J’ignore et ignorerai toujours si de telles bestioles occupent vraiment cette jungle, mais cette épreuve était bien réelle, et mes difficultés à dormir, me voyane encore focalisé sur les ombres créées par ma torche, m’ont bien montré que ce petit Enfer avait bien été un Enfer.
Aujourd’hui, installé dans un canapé du Morumbi, propre, CNN en espagnol piaillant dans un coin sur l’agonie du pape, je suis partagé entre le soulagement de m’en être sorti, et le manque. Ces heures passées dans la jungle nocturne m’ont épouvanté et pourtant, je n’ai absolument jamais ressenti d’angoisse. Il s’agissait d’un effroi tout intellectuel, mais en situation, j’ai réellement adoré éteindre ma lampe et disparaître dans cette sauvagerie. La jungle rend fou, c’est connu. Là non plus, l’homme, et surtout l’homme blanc, n’a aucune place.

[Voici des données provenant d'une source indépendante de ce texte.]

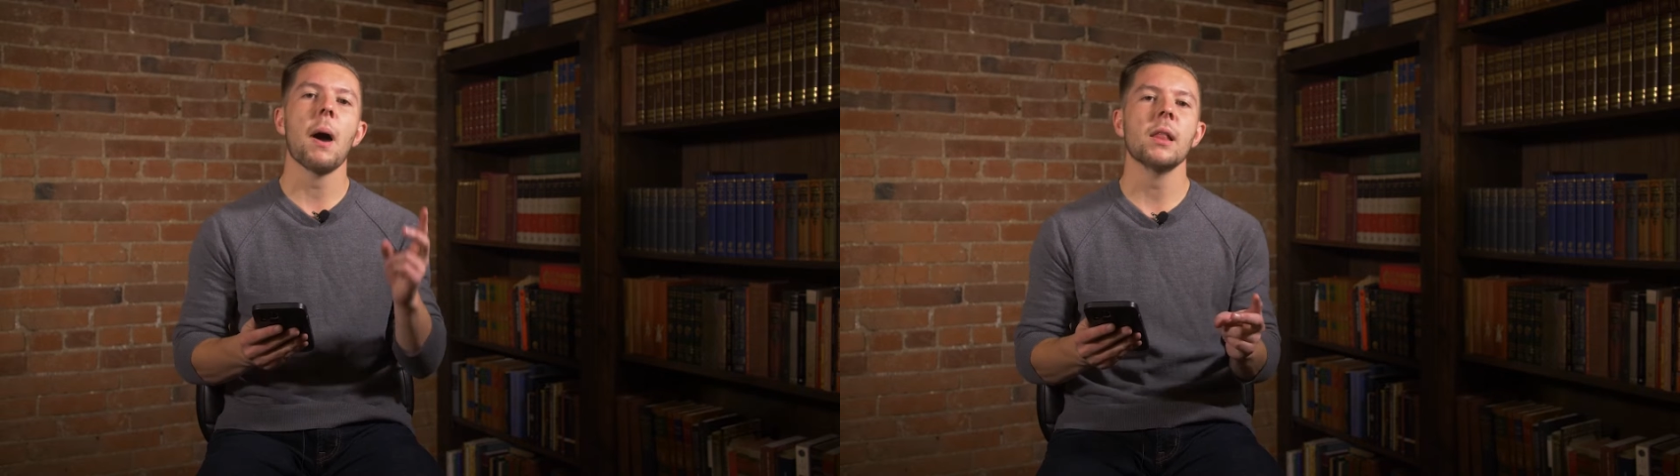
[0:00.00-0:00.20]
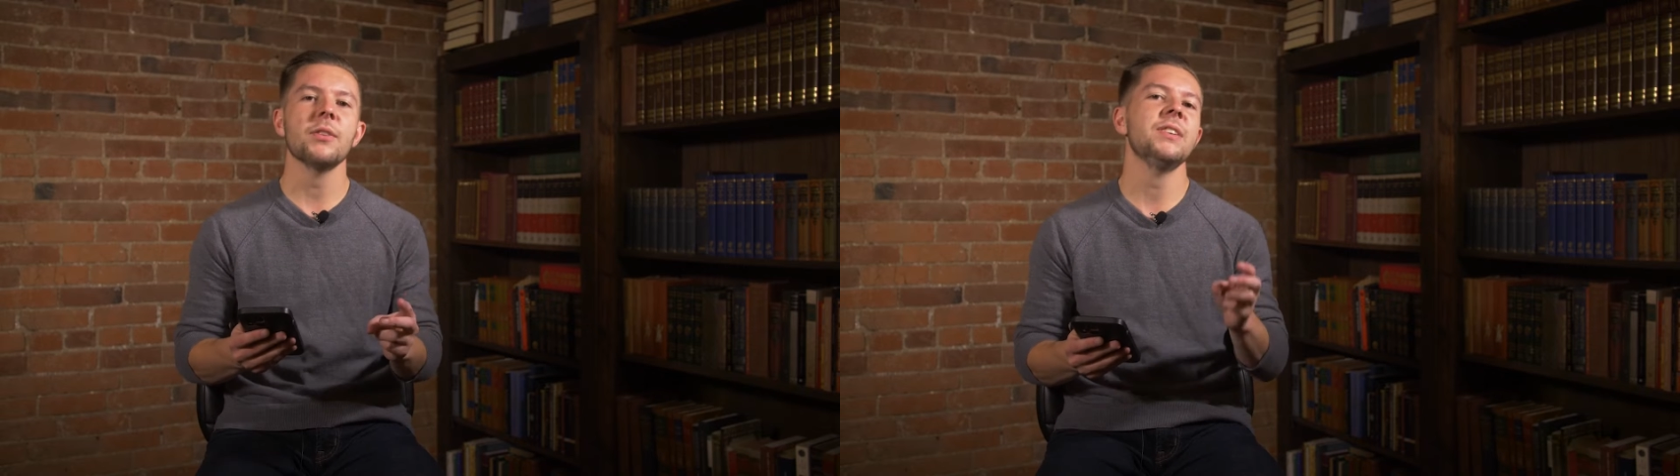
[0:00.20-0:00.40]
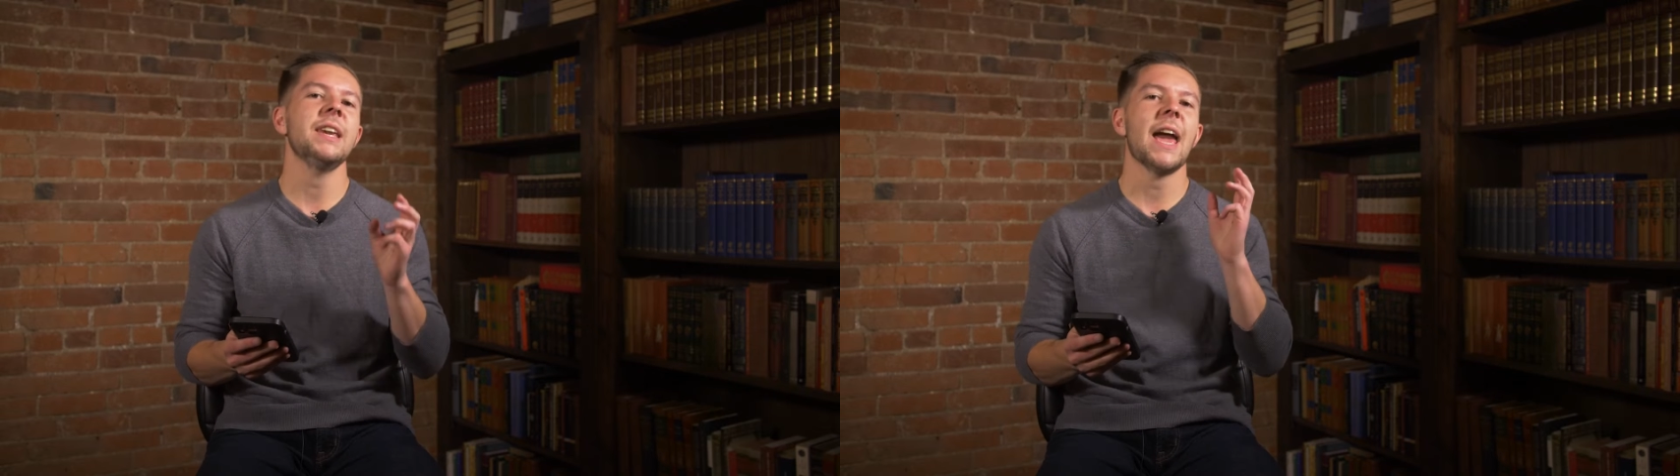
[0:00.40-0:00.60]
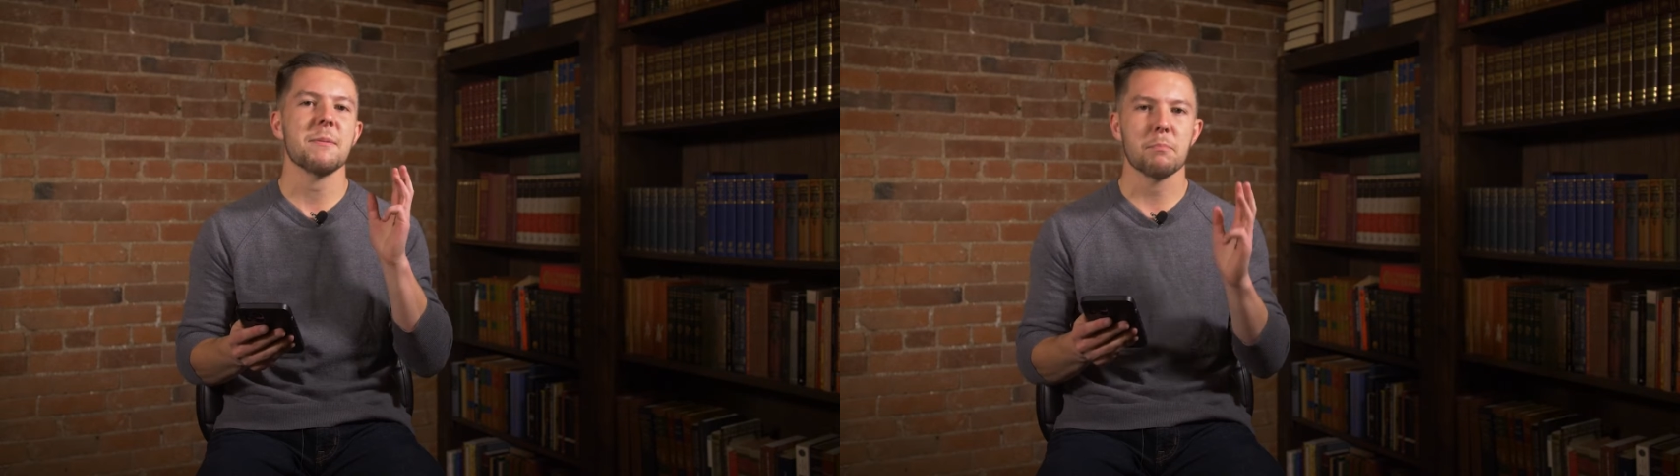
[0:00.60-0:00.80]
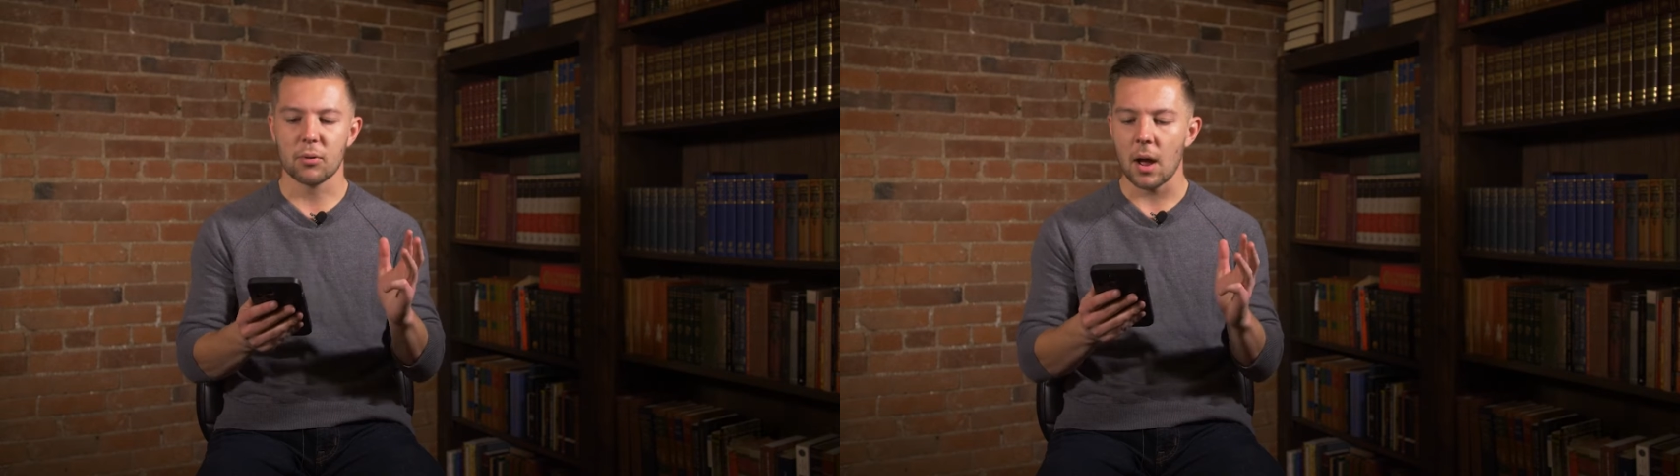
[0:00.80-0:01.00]
policy,
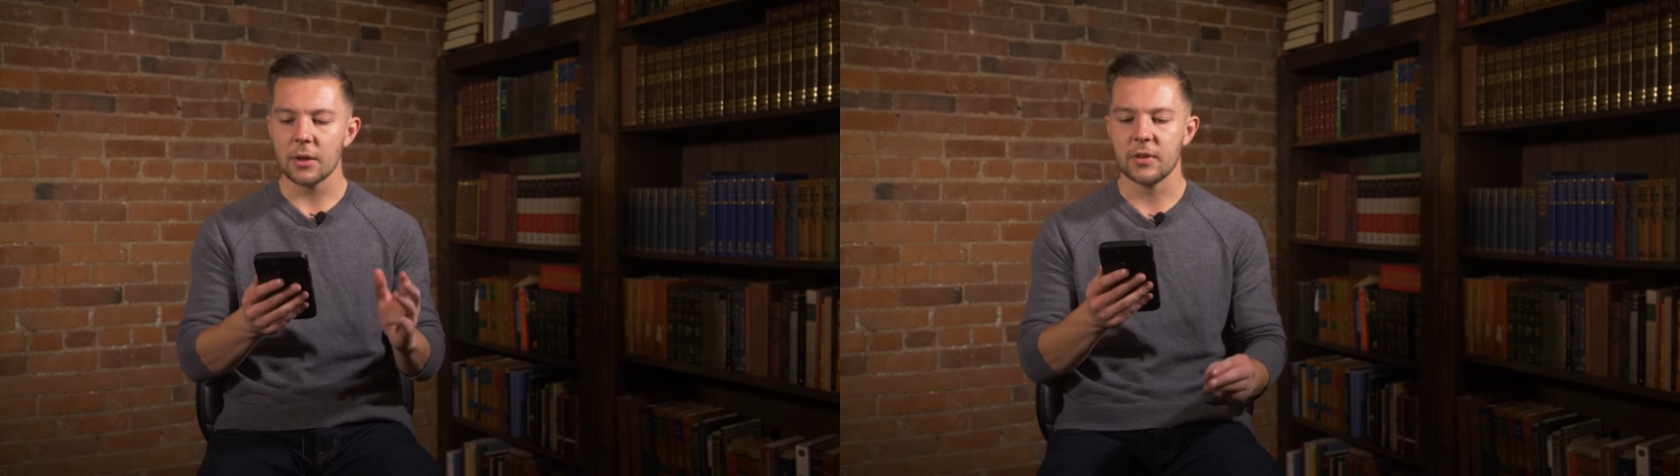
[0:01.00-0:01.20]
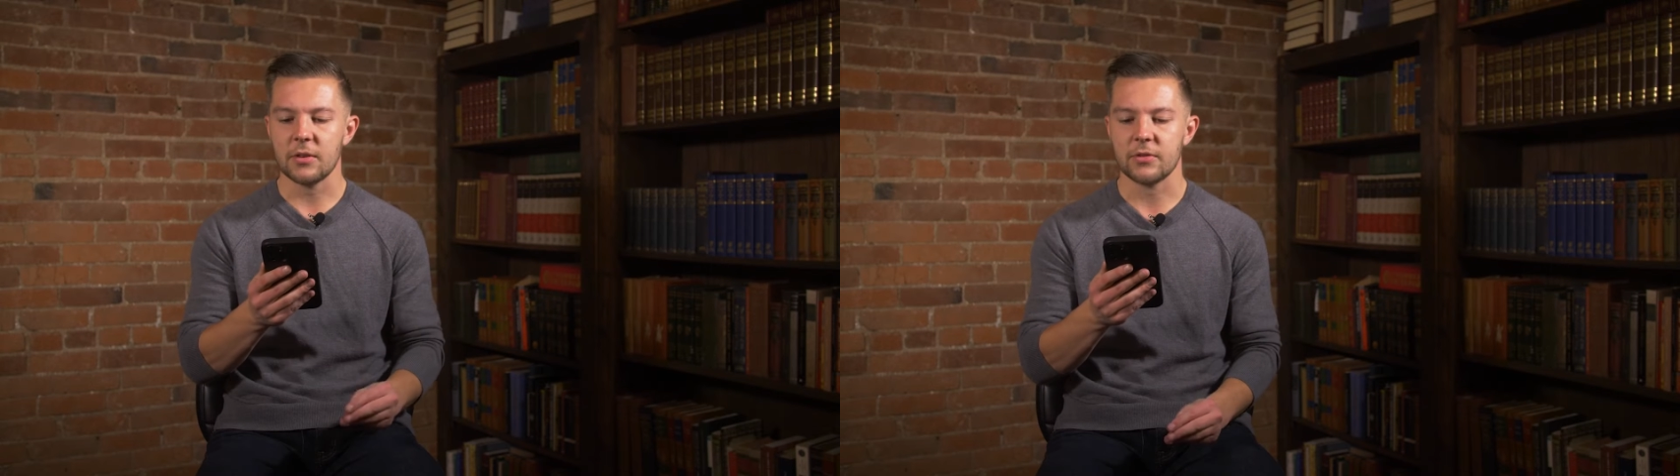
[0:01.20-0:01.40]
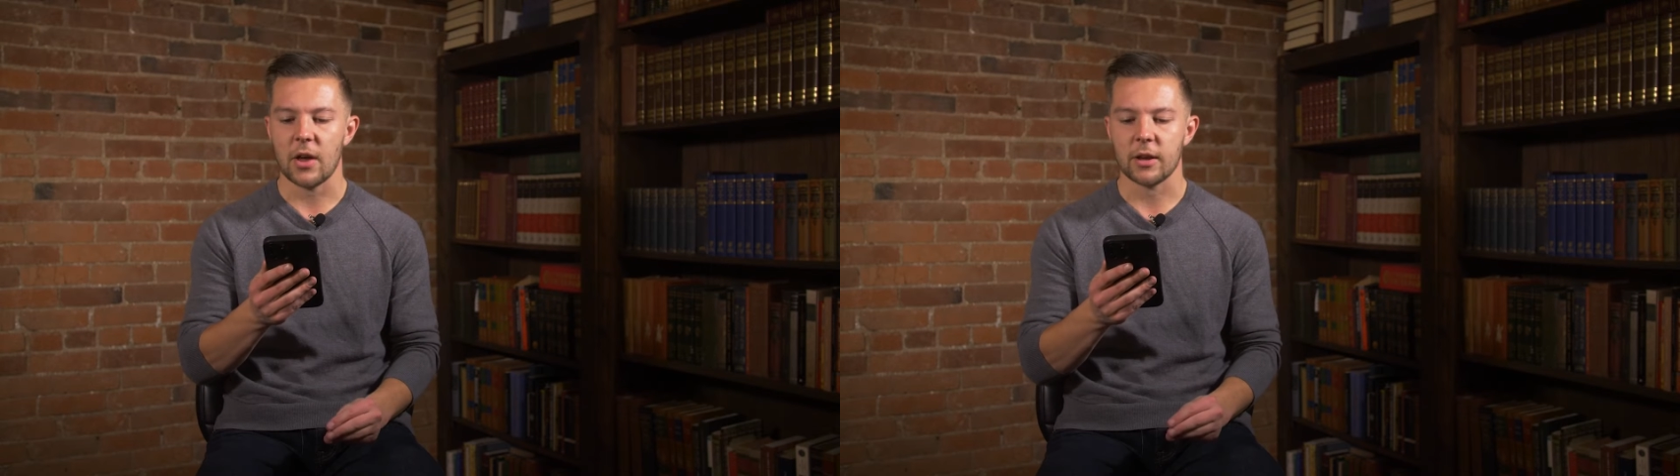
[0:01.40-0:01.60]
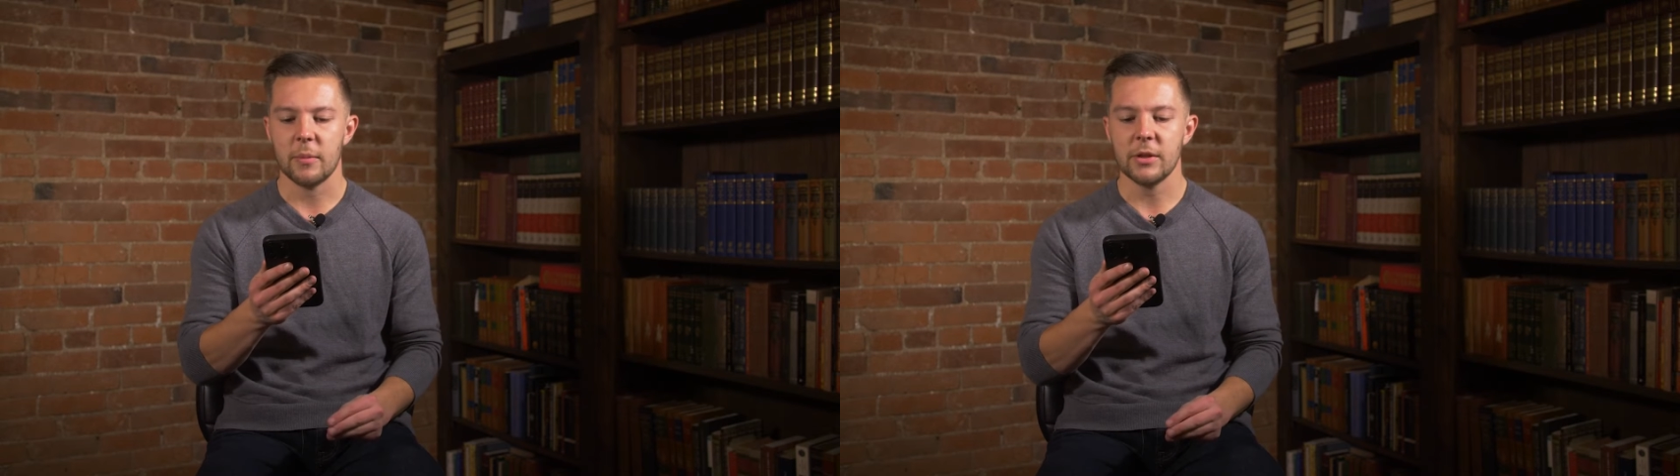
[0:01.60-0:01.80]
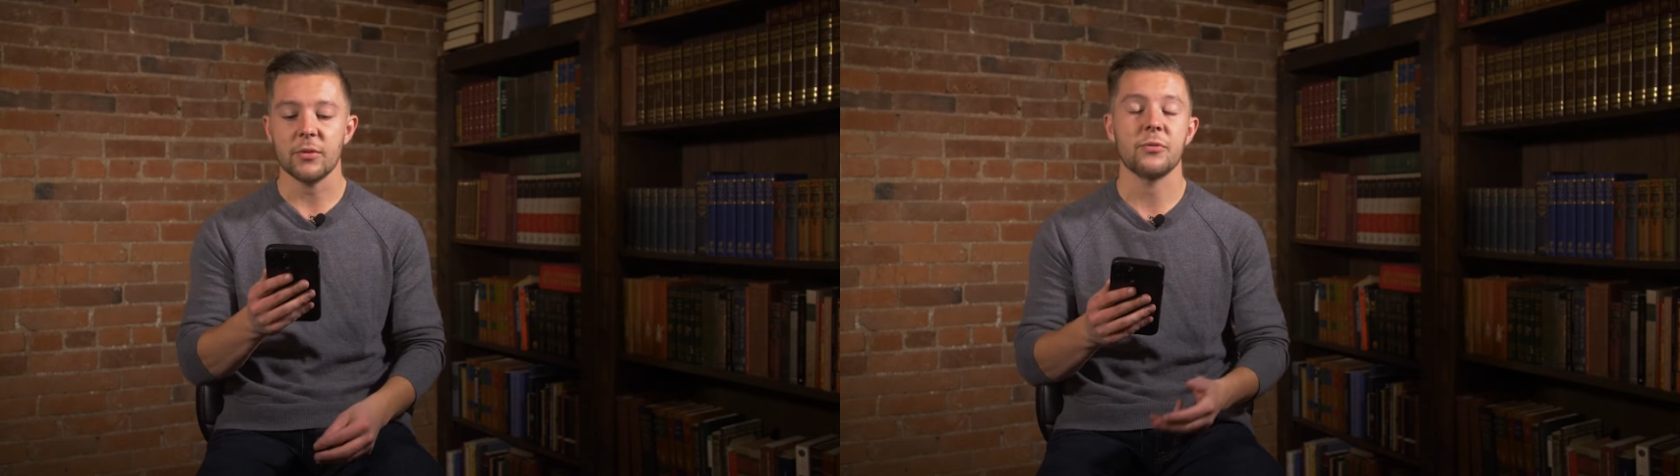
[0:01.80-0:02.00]
and process document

C’est la pensée qui m’a martelé le crâne dans le bus de retour, en contemplant les flancs de montagne abrupts recouverts de cette végétation. Si je n’y étais pas entré, j’aurais conservé cette défiance inquiète, peureuse, à l’égard de ce milieu sauvage par excellence. Quelque chose a changé dans cette jungle, que j’avais sans doute déja éprouvé sur glace ou en escalade, mais que j’avais sans doute un peu oublié. Une barrière a été repoussée, et je ne peux le comprendre qu’à présent.

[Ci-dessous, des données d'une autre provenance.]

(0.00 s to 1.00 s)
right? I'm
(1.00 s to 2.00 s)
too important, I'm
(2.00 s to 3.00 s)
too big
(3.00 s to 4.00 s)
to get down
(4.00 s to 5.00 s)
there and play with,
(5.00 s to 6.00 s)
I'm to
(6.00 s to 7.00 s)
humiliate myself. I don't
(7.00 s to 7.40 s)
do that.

Hier, en échangeant des blagues et des anecdotes avec le groupe, en les régalant de mes meilleures conneries (l’invasion de la Suisse par l’Union Européenne, historie de créer des liens fraternels, leur a bien plu), je n’y pensais pas.
Ces heures passées sur la place de Chulumani, à téter le Coca que j’offrais à la troupe, typiques de la fin de raid, élastiques et molles, n’étaient pas encore le temps de la prise de conscience. Le retour à La Paz, avec un dîner pris en compagnie d’un Australien répugnant, plus con qu’un gringo et plus blasé qu’un Français en exil, ne voulant absolument rien comprendre aux pays qu’il traversait, ce retour ne m’a pas encore permis de me réveiller, si ce n’est en contemplant mon reflet dans le miroir: la gueule brûlée, j’avais encore de la boue sur la joue.